That's been in for a few version at least....


----------



## Jade Tigress

I read it doesn't play YouTube videos. ??


----------



## Mimir

I haven't tried it with you tube, but it is suppossed to not only play them, but be optimized for them (and other online video, etc)

I did find that the scrolling doesn't work correctly with my laptop.  It will scroll the page down, but will not scroll back up.  It is definately still BETA.  I also saw that there have already been security holes found in it.


----------



## Dao

It is a memory hog so if you don't have more than 1 gig of ram watch out.
At first I liked it because I like to play with it but I eventually hated it with a passion.  Just takes up way too much memory for my liking and the porn mode is available for firefox 3.1 beta.
I don't use windows that much anyways.


----------



## jks9199

bowser666 said:


> I will definitely look into using it in a few months once bugs are ironed out.  I am getting sick of Firefox 3  ,  their most unstable release to date, IMO. I get lots of random crashes and it shuts down on me. Getting tired of it.  I never had the problem with version 2.

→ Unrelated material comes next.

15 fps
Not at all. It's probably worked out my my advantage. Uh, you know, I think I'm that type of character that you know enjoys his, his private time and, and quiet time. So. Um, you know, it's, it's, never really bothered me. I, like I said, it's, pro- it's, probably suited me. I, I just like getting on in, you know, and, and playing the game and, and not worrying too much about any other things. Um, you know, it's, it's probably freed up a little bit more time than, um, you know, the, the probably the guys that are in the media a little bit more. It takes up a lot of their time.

Interesting... I haven't had any problems with Firefox 3.x (currently on 3.0.5).


----------



## Shicomm

Installed the newest one and i'm still not that impressed.
The speed hasn't improved that much ( like none ... ) and the install still modifies a ton of register entries... 

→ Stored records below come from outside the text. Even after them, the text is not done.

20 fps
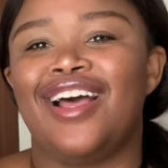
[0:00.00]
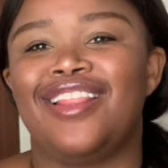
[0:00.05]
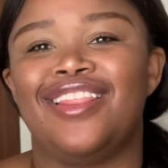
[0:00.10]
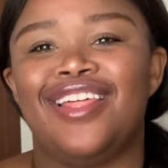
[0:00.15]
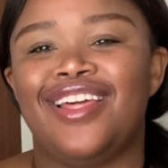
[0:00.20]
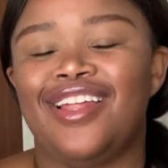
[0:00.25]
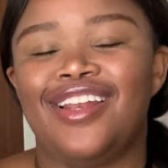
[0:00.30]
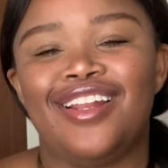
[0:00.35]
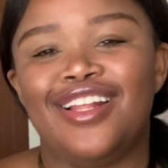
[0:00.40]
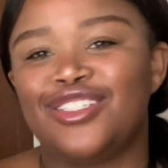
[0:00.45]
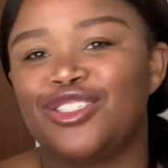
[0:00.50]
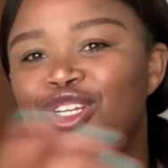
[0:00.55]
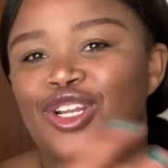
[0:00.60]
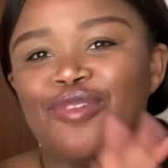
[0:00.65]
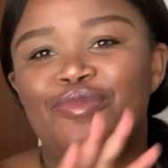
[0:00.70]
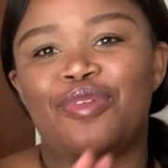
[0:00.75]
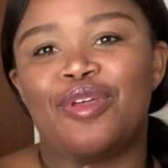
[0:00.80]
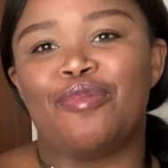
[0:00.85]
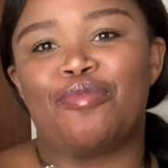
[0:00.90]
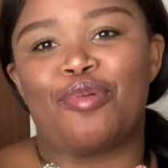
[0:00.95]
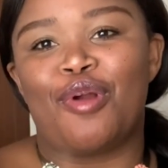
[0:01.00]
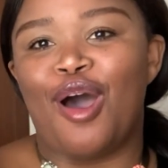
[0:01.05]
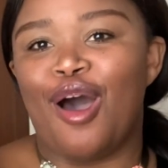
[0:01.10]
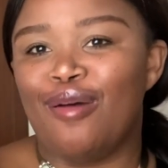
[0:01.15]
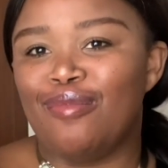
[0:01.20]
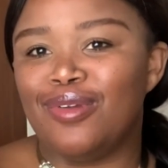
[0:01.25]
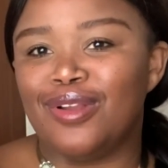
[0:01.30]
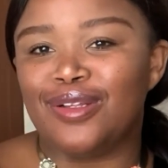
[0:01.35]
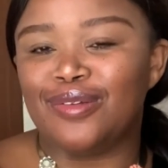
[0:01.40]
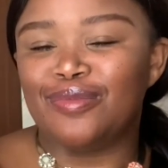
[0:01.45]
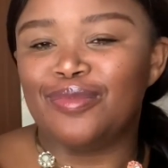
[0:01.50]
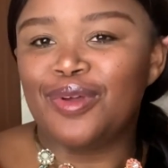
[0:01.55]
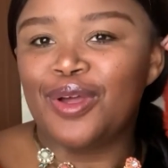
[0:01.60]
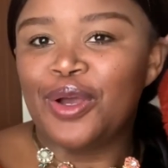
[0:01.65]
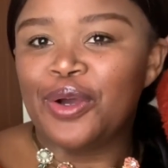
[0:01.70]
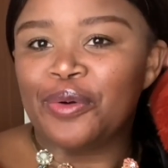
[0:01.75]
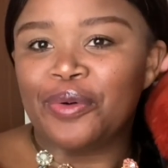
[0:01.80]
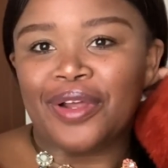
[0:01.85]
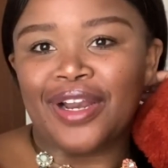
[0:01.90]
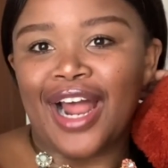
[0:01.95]
Then it shouldn't be a problem
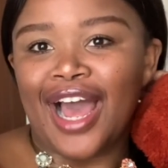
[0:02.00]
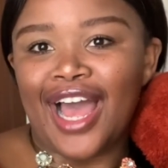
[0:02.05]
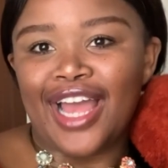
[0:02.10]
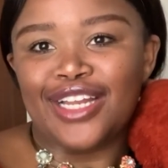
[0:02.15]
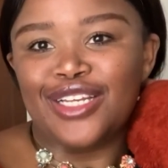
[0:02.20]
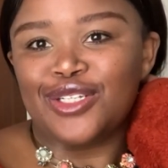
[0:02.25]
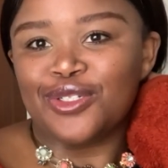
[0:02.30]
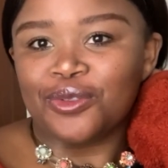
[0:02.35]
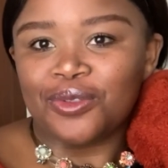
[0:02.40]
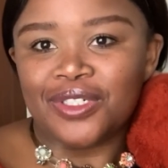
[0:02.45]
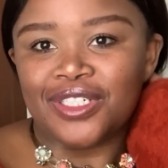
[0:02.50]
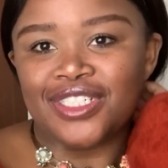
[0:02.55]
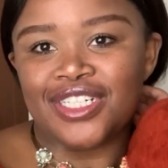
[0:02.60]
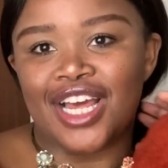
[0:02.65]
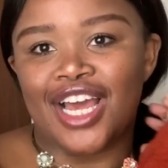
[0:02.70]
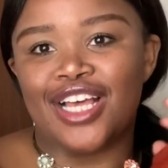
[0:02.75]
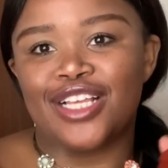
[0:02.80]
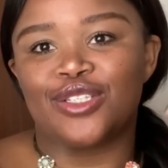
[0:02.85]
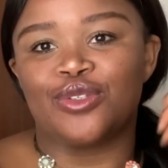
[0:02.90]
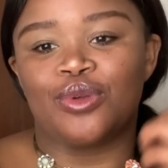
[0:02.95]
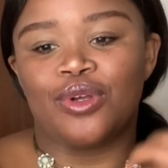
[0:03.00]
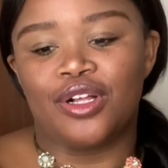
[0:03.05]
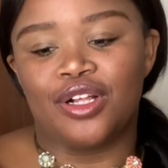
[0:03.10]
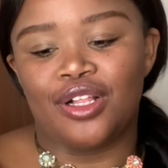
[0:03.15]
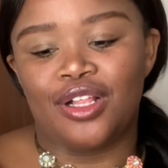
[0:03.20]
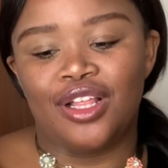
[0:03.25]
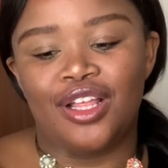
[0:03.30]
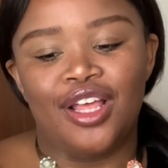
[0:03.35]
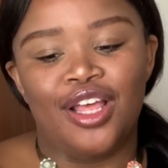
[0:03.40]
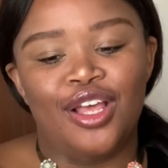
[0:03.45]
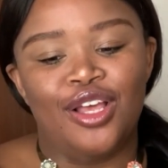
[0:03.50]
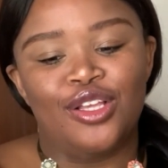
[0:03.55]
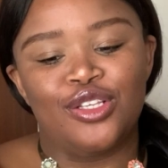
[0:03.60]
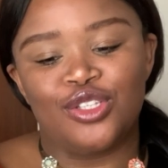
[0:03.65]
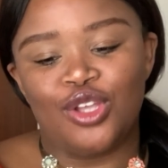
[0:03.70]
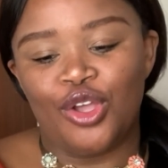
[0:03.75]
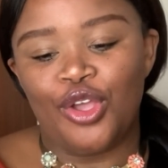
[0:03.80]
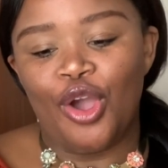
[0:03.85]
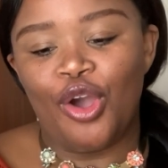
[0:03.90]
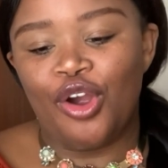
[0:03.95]
when I do it as well.
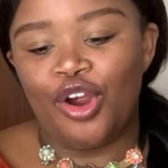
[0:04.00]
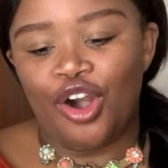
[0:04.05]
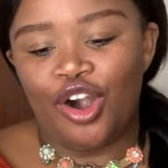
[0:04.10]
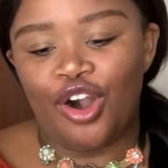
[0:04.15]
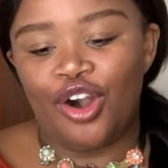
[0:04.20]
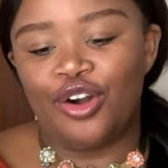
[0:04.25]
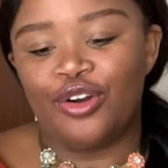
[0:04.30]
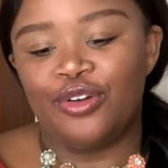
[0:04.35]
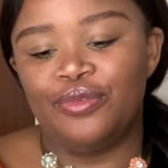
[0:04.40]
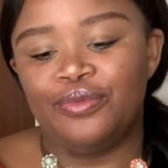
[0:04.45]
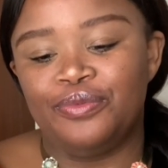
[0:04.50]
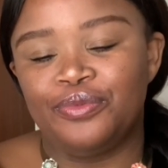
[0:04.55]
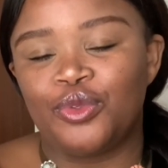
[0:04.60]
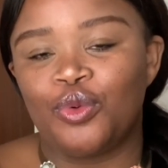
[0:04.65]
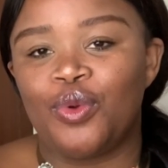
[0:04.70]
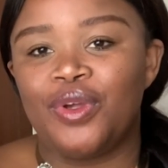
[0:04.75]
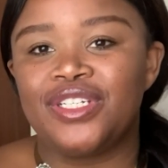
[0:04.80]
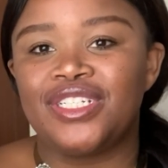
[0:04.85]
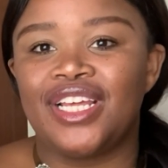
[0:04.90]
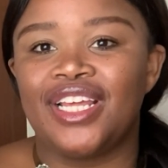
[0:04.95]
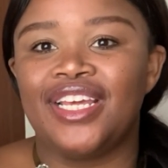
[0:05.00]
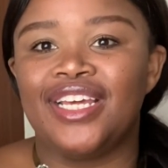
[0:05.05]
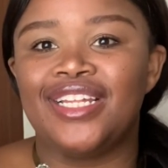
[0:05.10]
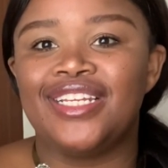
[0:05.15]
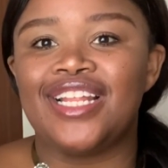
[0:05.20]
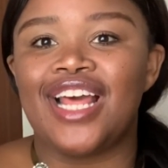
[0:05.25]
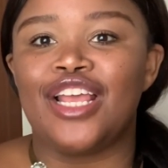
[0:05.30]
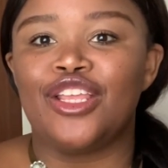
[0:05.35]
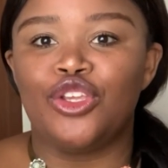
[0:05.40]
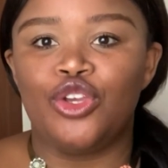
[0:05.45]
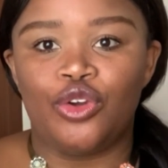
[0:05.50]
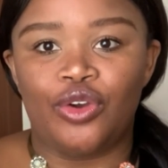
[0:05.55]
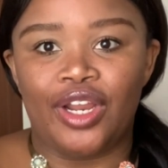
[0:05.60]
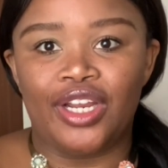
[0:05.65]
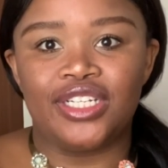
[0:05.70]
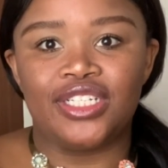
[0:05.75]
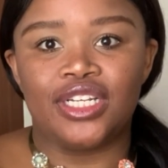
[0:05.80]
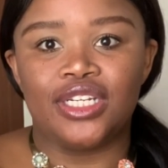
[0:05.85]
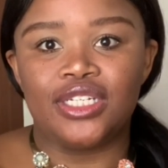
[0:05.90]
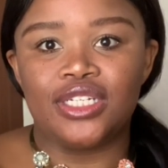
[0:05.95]
So your girl went ahead and
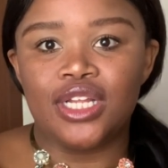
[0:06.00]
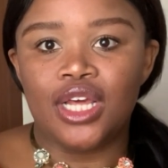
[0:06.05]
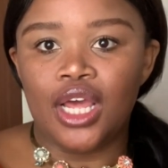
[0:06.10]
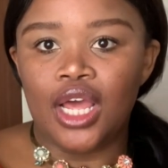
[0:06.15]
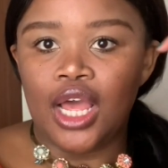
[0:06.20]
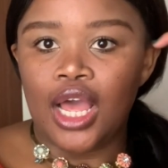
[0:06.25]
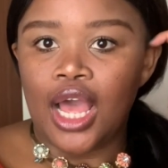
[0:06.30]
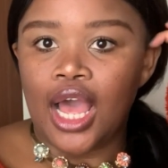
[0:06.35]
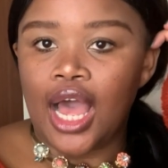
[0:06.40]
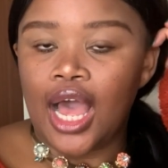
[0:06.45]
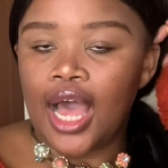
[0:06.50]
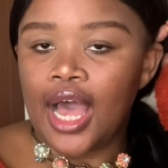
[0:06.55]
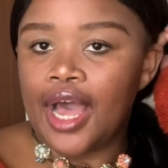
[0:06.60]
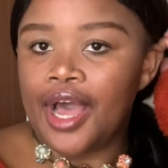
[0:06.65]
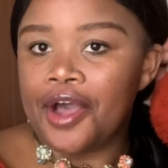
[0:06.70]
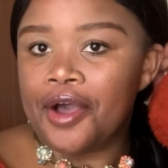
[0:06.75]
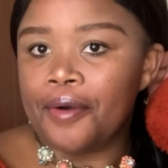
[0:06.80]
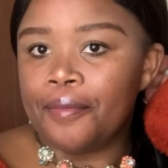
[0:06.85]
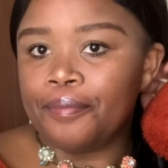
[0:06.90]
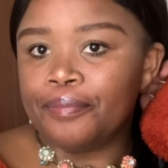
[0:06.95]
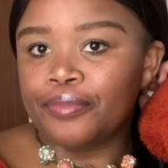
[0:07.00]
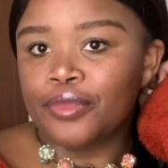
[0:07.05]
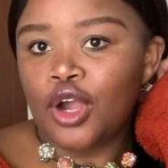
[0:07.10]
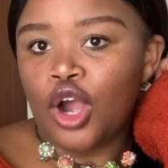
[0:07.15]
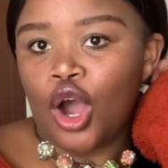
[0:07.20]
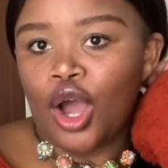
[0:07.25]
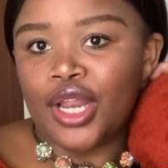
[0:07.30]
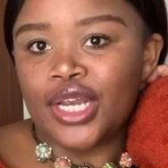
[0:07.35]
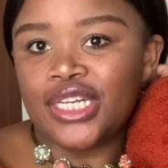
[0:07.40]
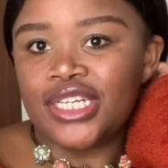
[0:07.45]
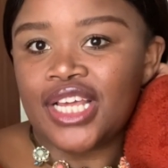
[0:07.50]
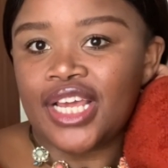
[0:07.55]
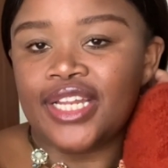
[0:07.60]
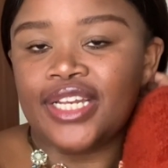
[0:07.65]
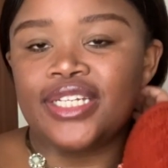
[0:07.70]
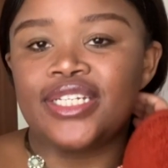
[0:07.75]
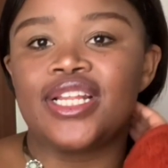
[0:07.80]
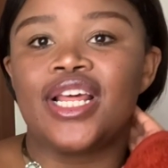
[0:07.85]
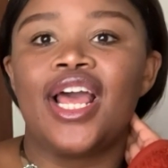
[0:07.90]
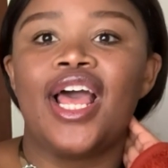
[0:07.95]
curated
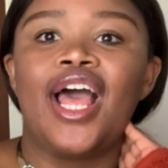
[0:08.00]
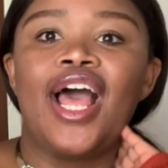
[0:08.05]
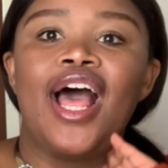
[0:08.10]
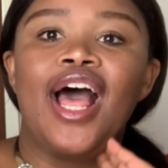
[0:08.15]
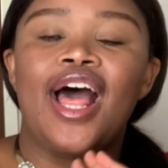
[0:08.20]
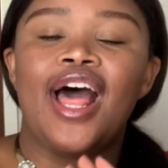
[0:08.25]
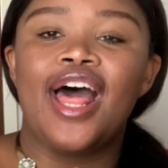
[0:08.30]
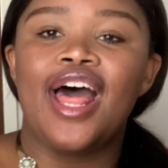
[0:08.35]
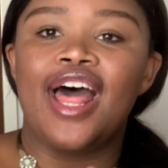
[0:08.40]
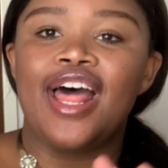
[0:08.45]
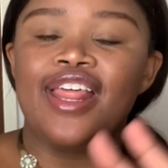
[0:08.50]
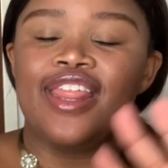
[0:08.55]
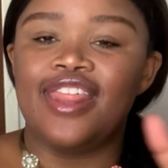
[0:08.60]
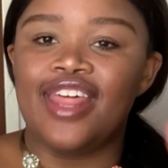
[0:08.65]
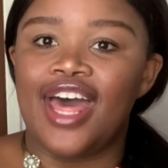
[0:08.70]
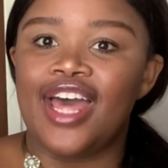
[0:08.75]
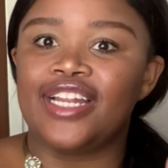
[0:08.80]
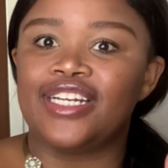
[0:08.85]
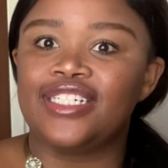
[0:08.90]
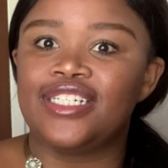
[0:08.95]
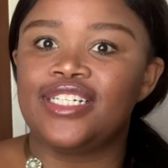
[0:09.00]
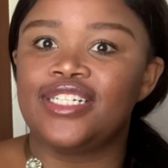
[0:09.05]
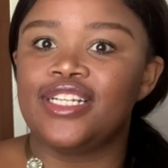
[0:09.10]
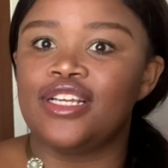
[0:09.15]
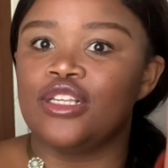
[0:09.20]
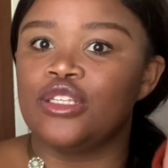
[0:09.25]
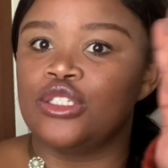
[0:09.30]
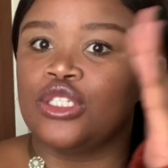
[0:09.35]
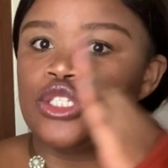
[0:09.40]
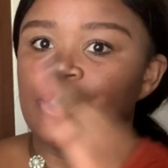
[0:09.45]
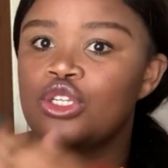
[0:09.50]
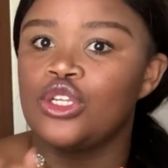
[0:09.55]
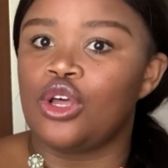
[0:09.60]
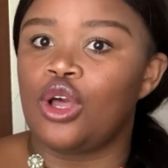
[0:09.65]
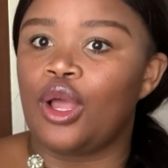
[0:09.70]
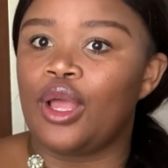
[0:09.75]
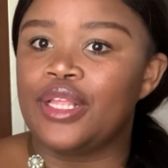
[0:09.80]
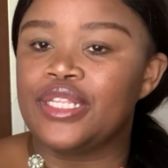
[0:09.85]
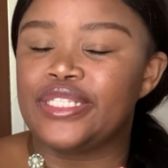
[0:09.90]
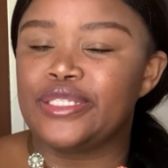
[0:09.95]
content that is
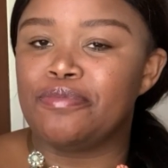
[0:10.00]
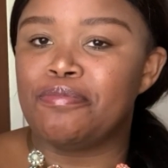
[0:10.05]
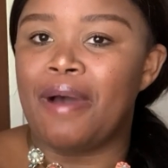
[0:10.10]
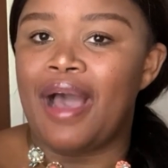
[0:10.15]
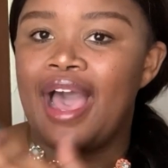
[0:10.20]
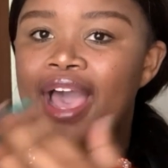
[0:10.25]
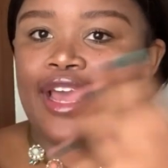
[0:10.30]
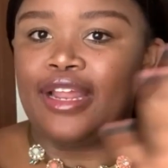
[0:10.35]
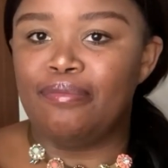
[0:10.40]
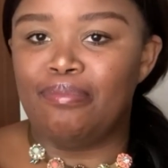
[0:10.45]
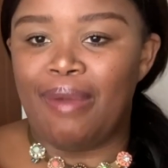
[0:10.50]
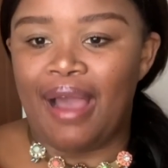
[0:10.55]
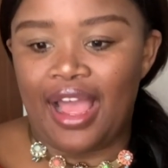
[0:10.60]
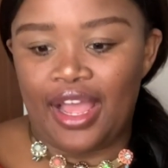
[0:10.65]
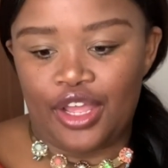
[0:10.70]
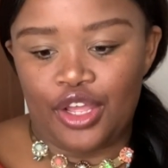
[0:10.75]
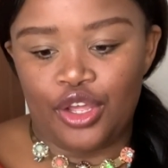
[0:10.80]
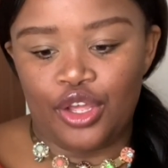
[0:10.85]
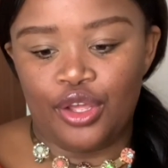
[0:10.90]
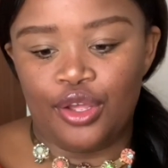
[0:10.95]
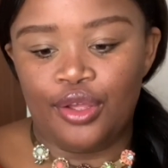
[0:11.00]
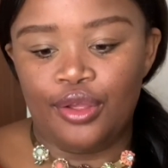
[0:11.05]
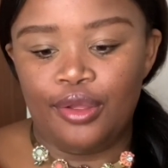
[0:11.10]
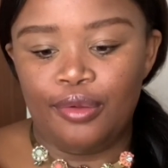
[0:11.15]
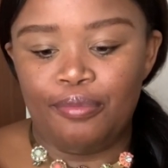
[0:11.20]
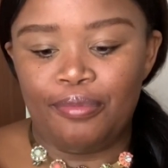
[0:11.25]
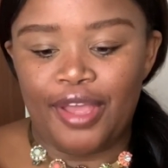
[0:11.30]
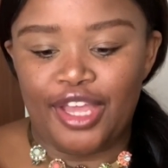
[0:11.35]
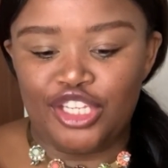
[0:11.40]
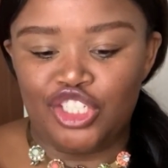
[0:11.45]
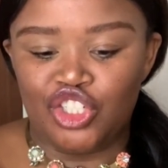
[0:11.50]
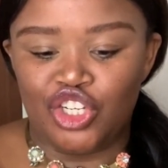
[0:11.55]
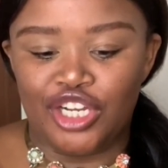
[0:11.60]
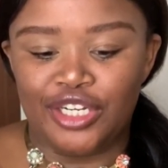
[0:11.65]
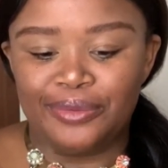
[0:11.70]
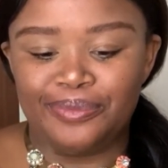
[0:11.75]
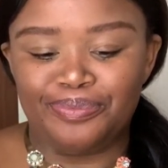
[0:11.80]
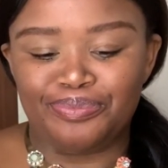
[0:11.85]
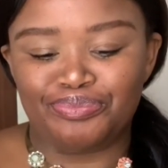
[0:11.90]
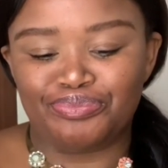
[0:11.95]
inspired by her picture.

The stupid thing is that chrome seems to work fine also without all those changes in my registry...  hmmm ... 

FF3 is a bit sluggish indeed but overall i'll stick to that for a while


----------



## kittybreed

Are there any privacy issues with it? Like saving all of your info (although google has archieved every search ever made) I think I've read that there are some issues. I use google every day but I think they know enough about me already, lol.


----------



## Dao

Far as I know if you install Chrome and then uninstall there will be some kind of software still contacting Google.  I don't know if they took that out or not. 
Chrome just came out of beta, current version is 1.0.  Also Google advises any IE user to switch to firefox or chrome.  They claim any Google services won't be supported for IE.  Funny thing is 2 out of 3 IE users switches to firefox.

Firefox 3.1 beta runs very fast not sluggish at all.  Firefox in the future will have some neat features from what I have seen.


----------



## CDKJudoka

Dao said:


> Far as I know if you install Chrome and then uninstall there will be some kind of software still contacting Google.  I don't know if they took that out or not.
> Chrome just came out of beta, current version is 1.0.  Also Google advises any IE user to switch to firefox or chrome.  They claim any Google services won't be supported for IE.  Funny thing is 2 out of 3 IE users switches to firefox.
> 
> Firefox 3.1 beta runs very fast not sluggish at all.  Firefox in the future will have some neat features from what I have seen.




Chrome is Firefox without the bells and whistles. I have been running Chrome and am happier using FF. I hate IE with a passion.


----------



## Dao

Chrome is actually based on the Safari web kit it is not based on firefox.



http://blogs.zdnet.com/Apple/?p=2208


----------



## TJ.Flare

I've never tried Chrome. I love google because they are very successful, especially with gmail, the best web mail out there. 

I like my firefox add-ons. Chrome doesn't have any of those. I would miss all my web development tools.


----------